Exclusive: Health secretary Jeremy Hunt has told HSJ the government’s decision to create a £3.8bn joint commissioning pot for the health and social care needs of vulnerable people is a “big game changer”.
Chancellor George Osborne revealed in today’s spending review that the amount of NHS funding transferred to social care would more than treble in 2015-16, up from around £1bn the preceding year.
In an exclusive interview with HSJ, Mr Hunt declared the decision was “a huge moment in the NHS’s history.”
He said it would give birth to the NHS’s first “accountable care organisations”. It would also introduce the idea of an accountable clinician for every vulnerable person receiving care in the community. This was necessary as “the NHS needs to restore clinical accountability outside hospitals”.
He added that social care would be required to move to a “seven day” working arrangement if it wanted to access the funds.
Although the joint commissioning pot will be available for services aimed at all vulnerable people, those targeted at the elderly are likely to be the main beneficiaries.
Mr Hunt rejected Labour shadow health secretary Andy Burnham’s proposals for a government mandated full merger of the NHS and social care budgets. He said the coalition’s plan would drive extensive integration across health and social care without “the upheaval and organisational disruption” of a “massive re-organisation of budgets and structures”.
He added: “If, in order to access critical extra money you have to have joint commissioning, the joint commissioning won’t be just for that sliver of extra money – people are going to look at the whole system holistically”.
“We will achieve what older people need – seamless, integrated services – but without the upheaval and organisational disruption you get from having a massive re-organisation of budgets and structures,” he told HSJ. “If we had a huge upheaval – it would paralyse the system for a couple of years.”
The health secretary claimed: “As far as this government is concerned we believe in integrated care and this is something that has been talked about for decades. The last government didn’t deliver it – the silos got worse and we are finally doing something about it.”
Around £1bn is already transferred each year from the NHS budget to help social care cope with the reductions in local government spending.
Should the coalition win the next election those funds would be more than trebled in 2015-16 and allocated “according to need” to each of England’s 150 local authorities. According to an NHS England document seen by HSJ, £3.4bn of the £3.8bn pooled fund would come from the NHS. The outstanding £0.4bn would be capital grants from the Department of Health and other government departments.
Mr Hunt told HSJ: “What happens at the moment is that we hand over a £1bn to social care and we say this has to help health needs – but those needs are very broadly defined. This time it’s completely different. In order to access the £3bn pot local councils and CCGs will have to do joint commissioning for vulnerable older people.”

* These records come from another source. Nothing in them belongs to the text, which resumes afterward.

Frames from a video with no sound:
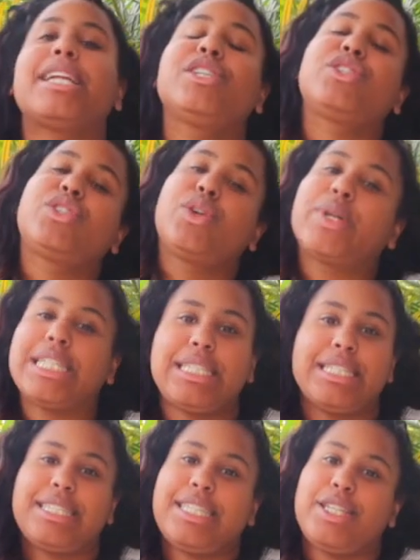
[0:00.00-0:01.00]
it's so good
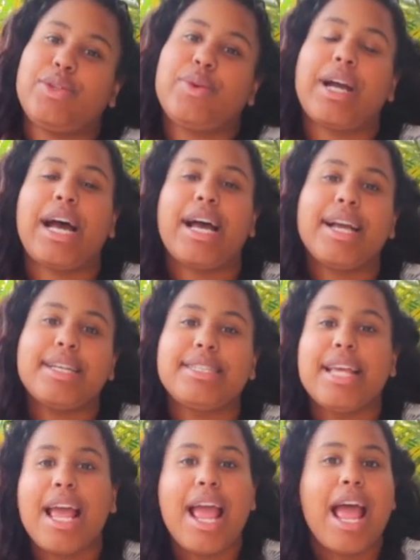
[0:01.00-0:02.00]
to see you
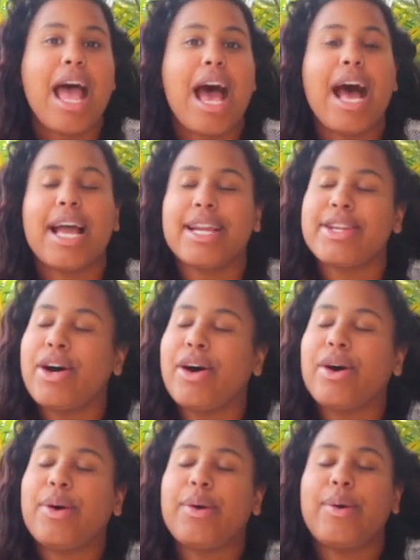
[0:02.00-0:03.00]
guys. I
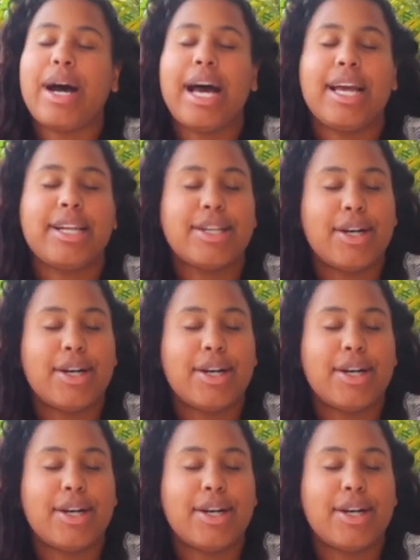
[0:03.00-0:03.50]
know I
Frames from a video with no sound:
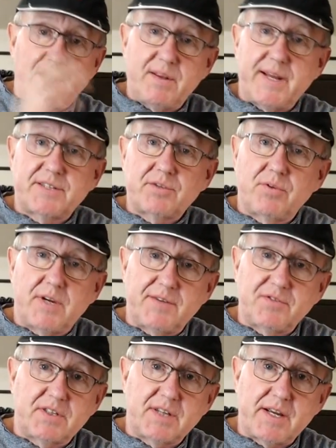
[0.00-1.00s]
that's all I
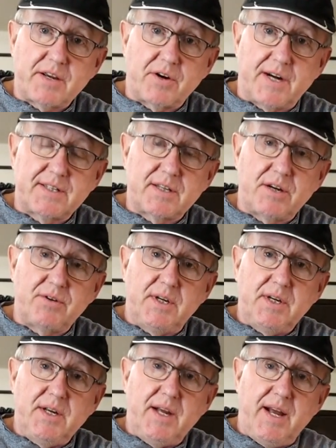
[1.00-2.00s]
have to say, guys. So
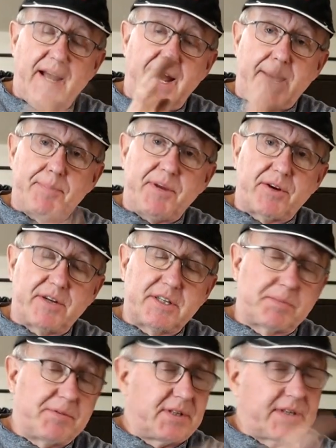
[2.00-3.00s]
happy
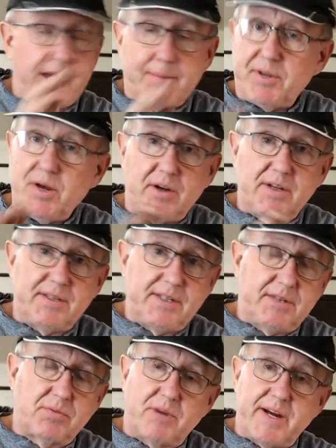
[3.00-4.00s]
Christmas, happy
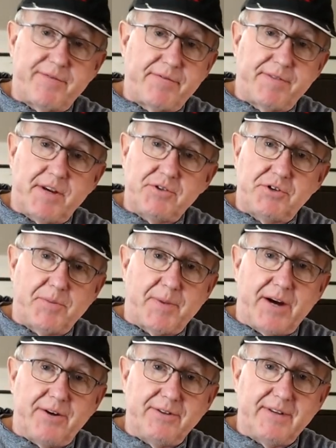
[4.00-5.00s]
holidays, whatever floats your
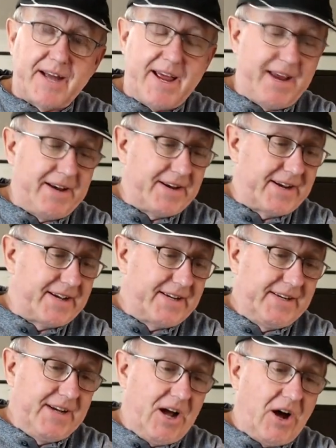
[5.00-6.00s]
boat, and
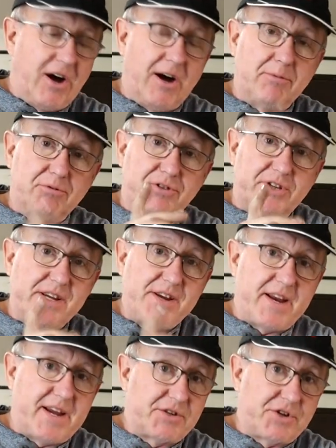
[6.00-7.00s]
I will see you
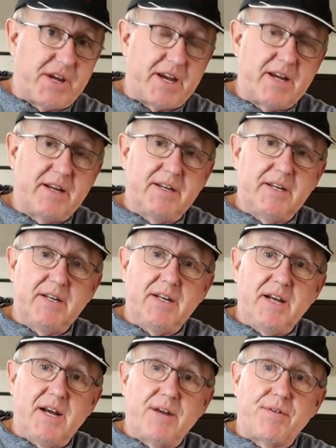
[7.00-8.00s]
next year.
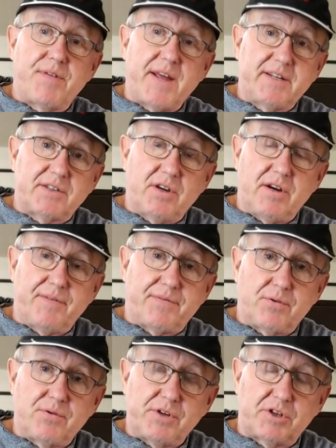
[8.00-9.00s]
Thanks a lot
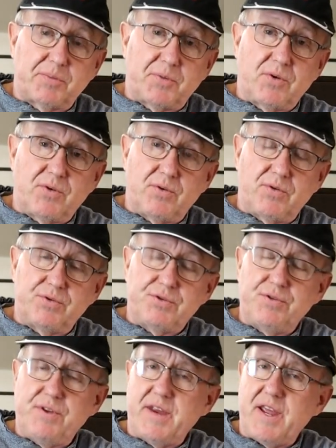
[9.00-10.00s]
for all your support all
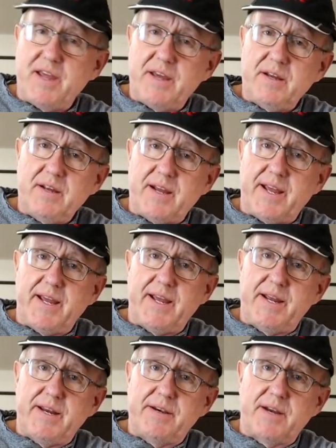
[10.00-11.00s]
during the year,
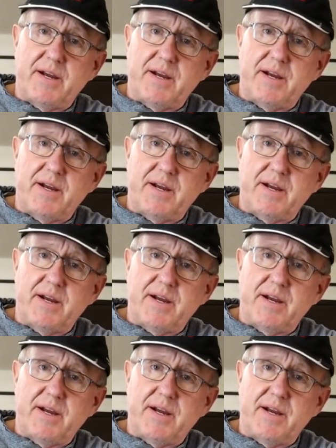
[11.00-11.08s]
and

He added: “They will have to fully share data. They will have to have a service where there is a single organisation responsible for the services an older person receives. It may not be the same organisation doing every part – but [there will be] one accountable care organisation.”
Accountable care organisations are given responsibility for health of a particular population and are rewarded for improving outcomes. Mr Hunt said the NHS’s accountable care organisations could resemble the US’s healthcare firm Kaiser Permanente, except “this is only for vulnerable older people, it’s not for everyone”.
The health secretary explained that to access the funds clinical commissioning groups and health and wellbeing boards must bring forward “extremely ambitious” plans “that meet the aspirations we have for properly joined up integrated care”. The plans will have to be signed off by health minister Norman Lamb and a member of the Communities and Local Government team.
The plans can be signed off this year, enabling CCGs and local authorities to begin to develop their proposals.
Mr Hunt said: “The integration pilots announced by Norman Lamb are going to be very significant. We have got some parts of the country that are incredibly enthusiastic about going much further even than the kind of things we’re talking about and we want to allow them to do that and we want to see how those work. We want to create space for innovation.”
The appointment of an “accountable clinician” meant that “when a vulnerable person is discharged from hospital, responsibility for them is handed over from one [accountable] clinician to another”, said Mr Hunt.
Vulnerable patients would know which clinician was responsible for their case management and how to contact them. The health secretary said: “A big part of the change I would suspect would be better clinical care of people in residential care homes. That is a gap in the current system. In some places it happens well, in other places it doesn’t.”
The “accountable clinician” was likely to be a GP “in the vast majority of cases.” But added he was not going to mandate the model, as “there may be areas where acute trusts want to provide this service.”
According to DCLG figures, spending on adult social care was projected to be £14.7bn in 2012-13.